Turkey’s electoral authority has lashed out at main opposition Republican People’s Party (CHP) leader Kemal Kılıçdaroğlu’s criticisms against board members for their decision on the renewal of the Istanbul mayoral elections.
“It is unacceptable for judges to be personally targeted and be disgraced due to their rulings,” the Supreme Election Council (YSK) said in a statement on May 8.
The YSK will continue to perform its duties without being affected by “pressure, libels, insults and threat campaigns,” said the statement.
The YSK said no politician has the right to “commit crimes or insult members of the judiciary” even if they have immunity from prosecution.

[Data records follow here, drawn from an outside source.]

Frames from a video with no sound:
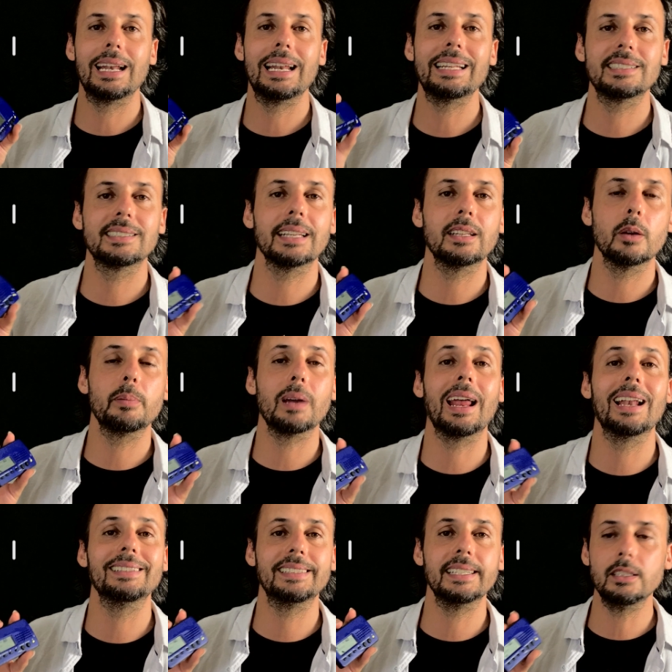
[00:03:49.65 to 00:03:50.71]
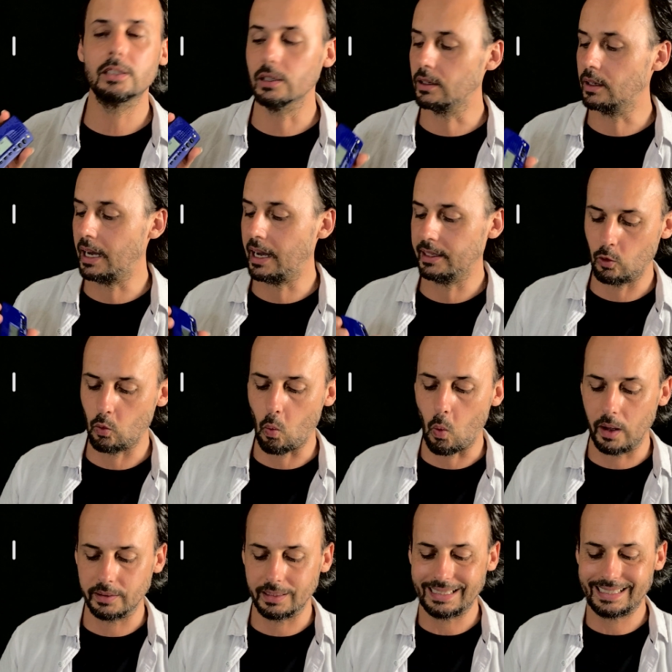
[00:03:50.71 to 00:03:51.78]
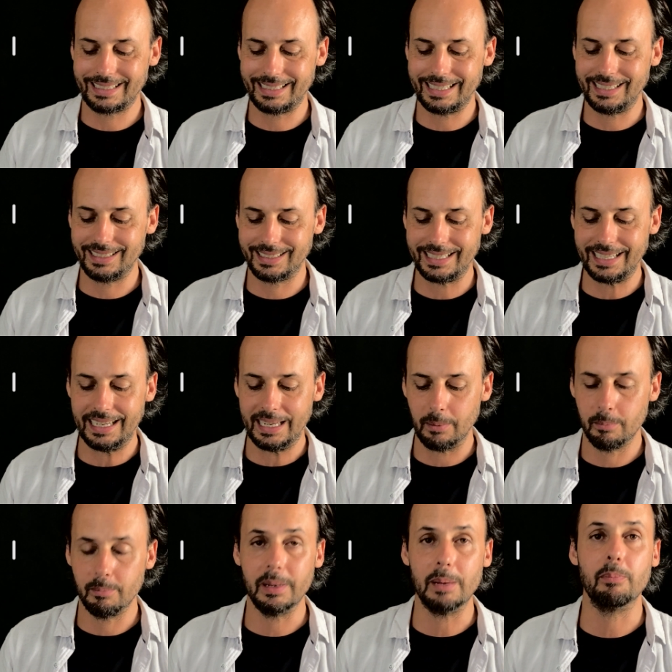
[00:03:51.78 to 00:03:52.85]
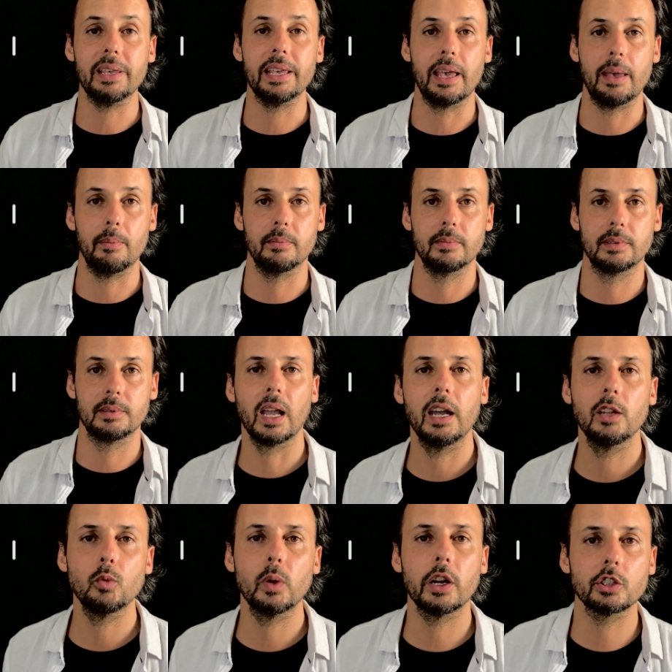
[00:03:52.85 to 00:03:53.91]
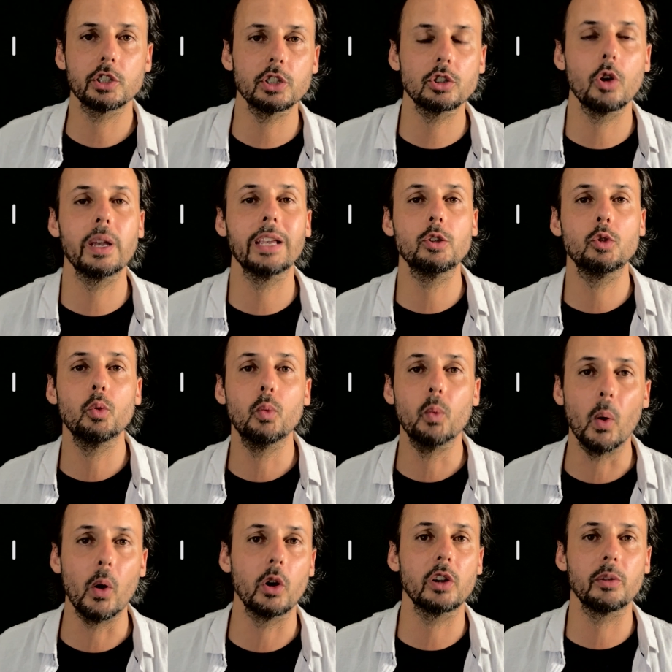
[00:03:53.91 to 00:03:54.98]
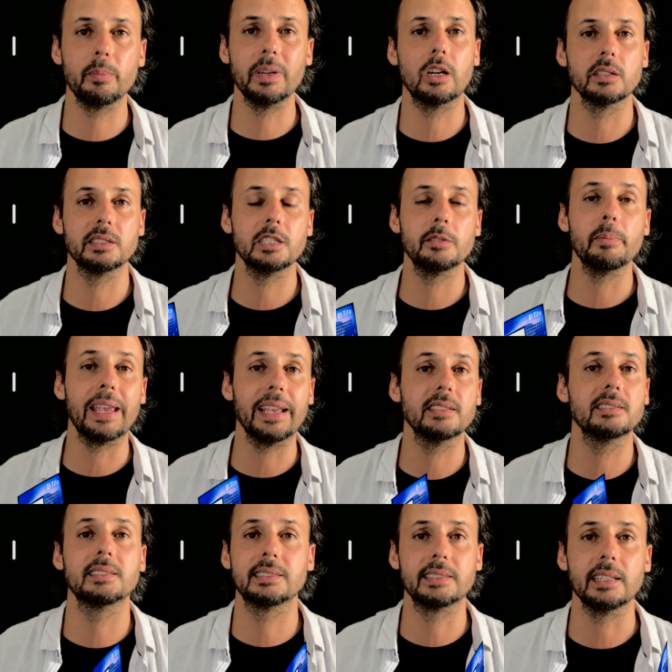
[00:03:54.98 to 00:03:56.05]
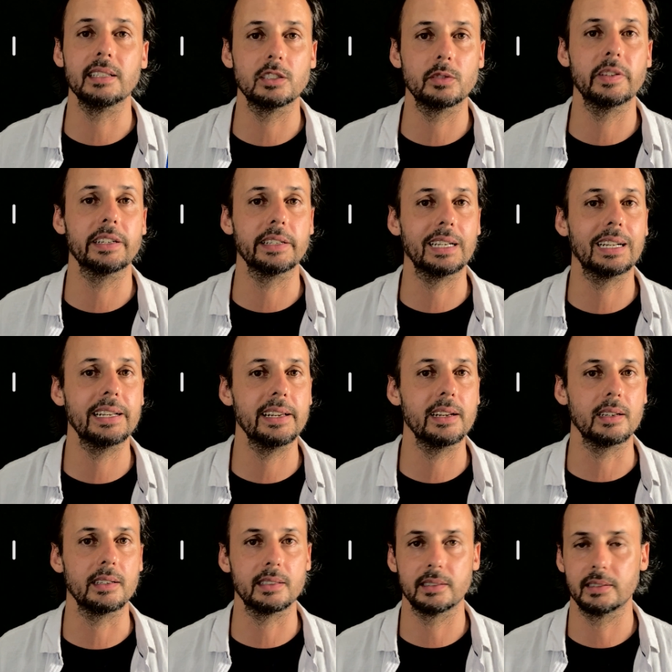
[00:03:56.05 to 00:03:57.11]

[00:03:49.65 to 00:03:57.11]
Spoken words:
Let's set up El Tito at 160 BPM. And we are just going to walk because it makes things very clear.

The statement said Kılıçdaroğlu had voiced some claims about council members which contained “insults, threats, and smears and showed them as targets by reading the names of some members of the board.”
The decision drew an avalanche of criticism from the opposition, which said the elections were being re-run because the AKP’s candidate had lost.

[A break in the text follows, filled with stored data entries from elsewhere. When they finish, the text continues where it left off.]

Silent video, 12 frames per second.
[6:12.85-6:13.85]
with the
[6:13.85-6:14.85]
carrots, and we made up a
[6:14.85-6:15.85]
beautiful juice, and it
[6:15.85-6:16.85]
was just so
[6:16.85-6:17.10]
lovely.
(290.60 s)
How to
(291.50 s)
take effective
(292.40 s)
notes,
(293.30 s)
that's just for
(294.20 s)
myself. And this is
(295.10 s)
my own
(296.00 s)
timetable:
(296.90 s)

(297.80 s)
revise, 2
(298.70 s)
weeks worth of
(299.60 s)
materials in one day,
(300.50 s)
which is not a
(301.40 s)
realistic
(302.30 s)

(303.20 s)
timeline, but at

In its decision, it said some polling officials and staff during the March 31 election were not civil servants as required by law. But the opposition says that the YSK had not objected to these officials before the elections were held.
Under the decision, Ekrem İmamoğlu, a CHP candidate who had been given the mandate to serve as the mayor of the country’s largest city, has had his certificate revoked, with an interim mayor filling the post until the June 23 polls.
Millions of Turkish voters cast their votes nationwide on March 31 in the local elections to choose mayors, city council members and other municipal officials.